++++ Supplied material ++++
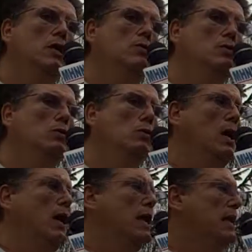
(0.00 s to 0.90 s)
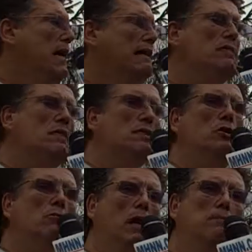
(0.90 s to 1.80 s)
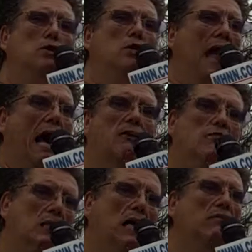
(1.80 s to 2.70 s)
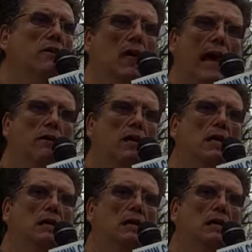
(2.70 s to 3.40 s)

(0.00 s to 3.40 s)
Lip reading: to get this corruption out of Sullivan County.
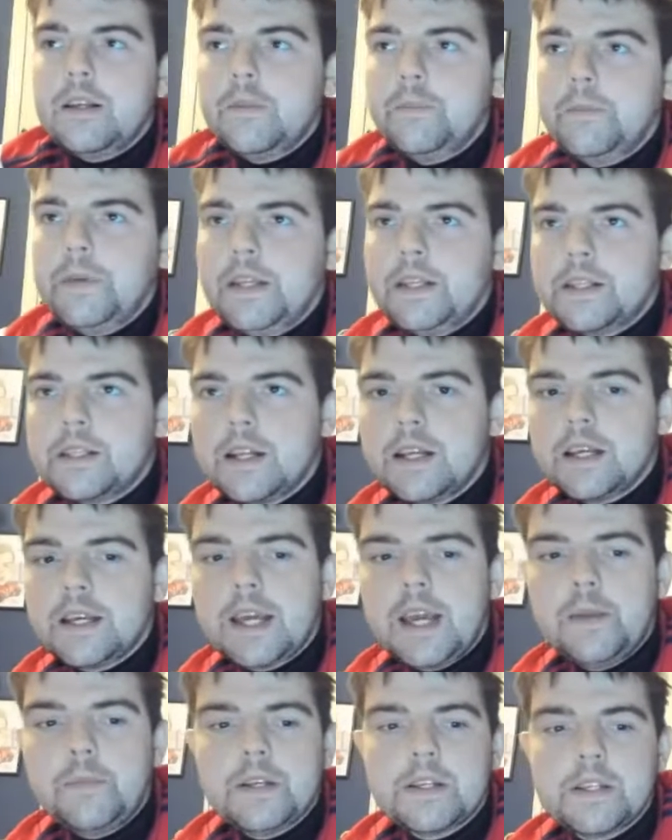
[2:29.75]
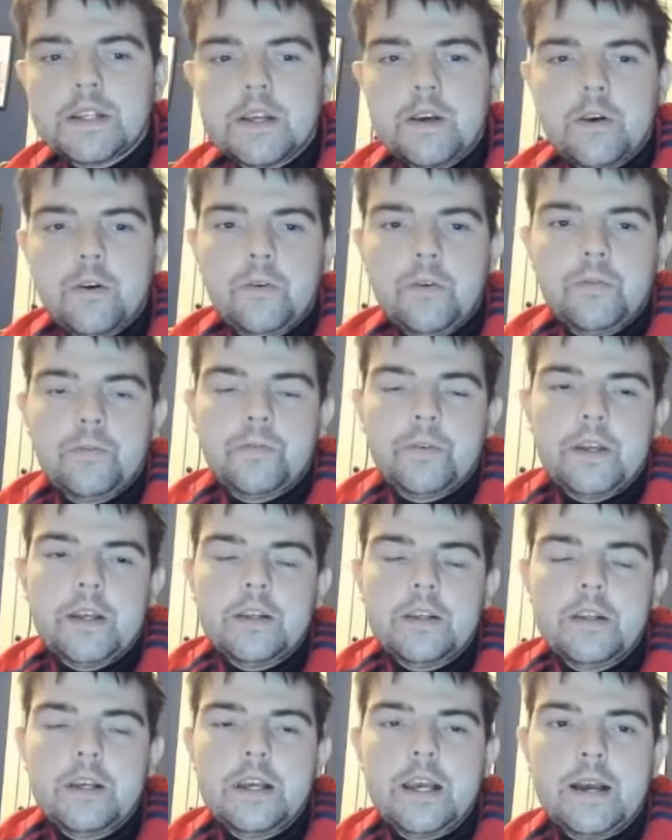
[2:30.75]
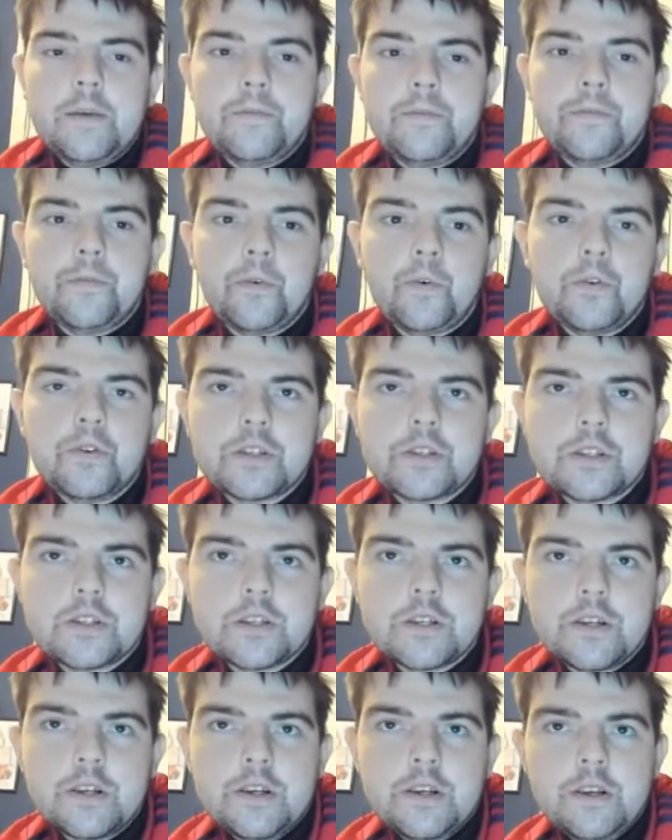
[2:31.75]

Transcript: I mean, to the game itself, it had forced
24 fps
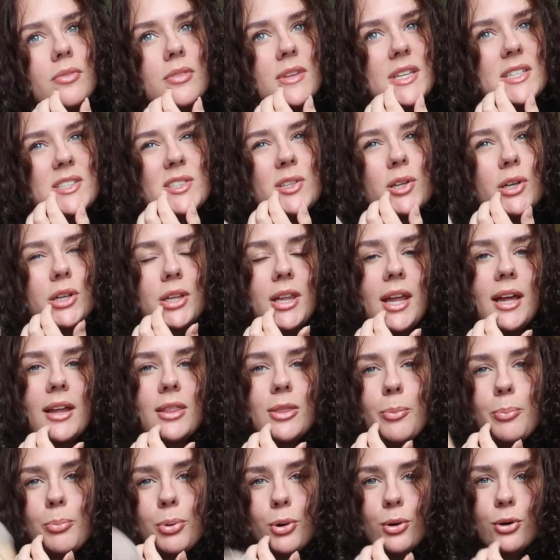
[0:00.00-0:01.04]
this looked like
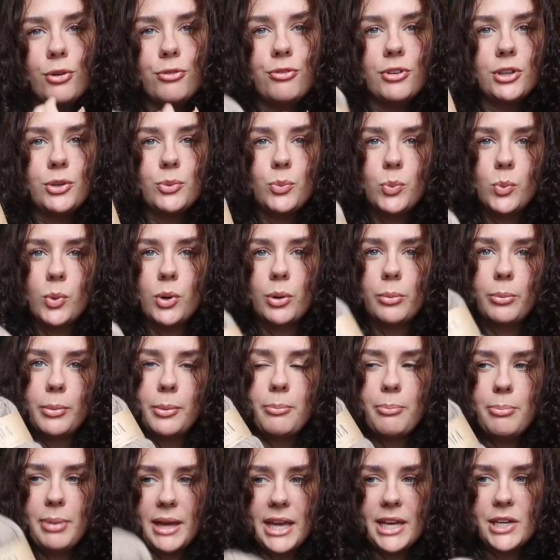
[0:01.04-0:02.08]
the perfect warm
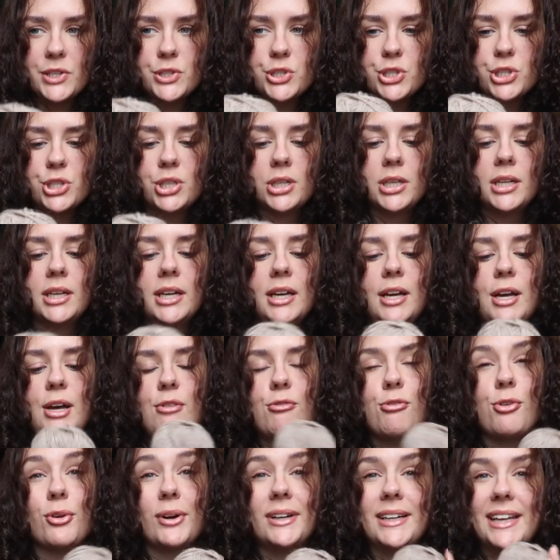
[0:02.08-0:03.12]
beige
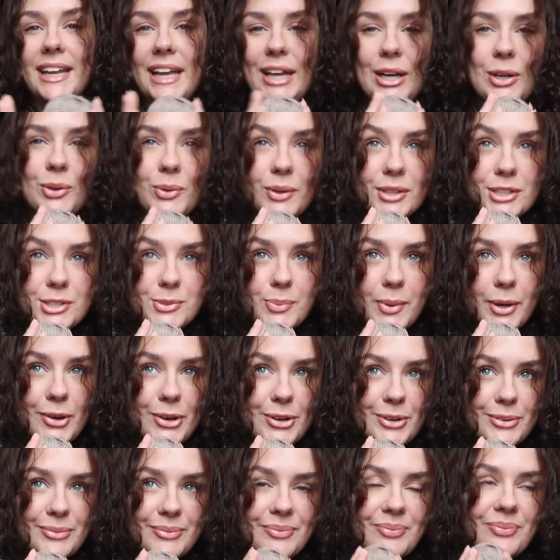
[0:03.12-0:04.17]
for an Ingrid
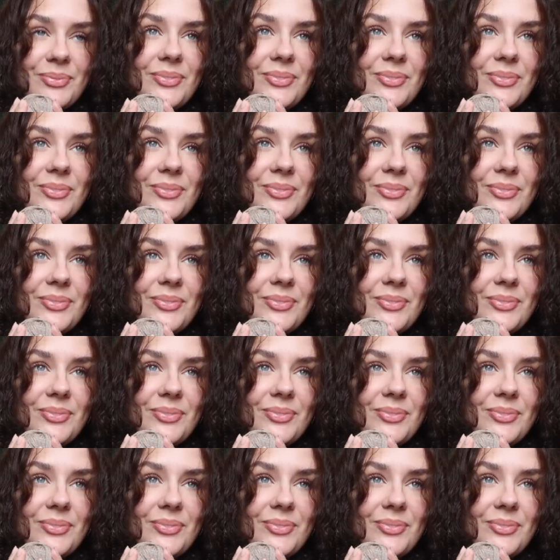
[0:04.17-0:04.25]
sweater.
++++
What is required: When you reach a picture in the records above, pass over it and transcribe the rest exactly.

Answer box:
(0.00 s to 0.90 s)
(0.90 s to 1.80 s)
(1.80 s to 2.70 s)
(2.70 s to 3.40 s)

(0.00 s to 3.40 s)
Lip reading: to get this corruption out of Sullivan County.
[2:29.75]
[2:30.75]
[2:31.75]

Transcript: I mean, to the game itself, it had forced
24 fps
[0:00.00-0:01.04]
this looked like
[0:01.04-0:02.08]
the perfect warm
[0:02.08-0:03.12]
beige
[0:03.12-0:04.17]
for an Ingrid
[0:04.17-0:04.25]
sweater.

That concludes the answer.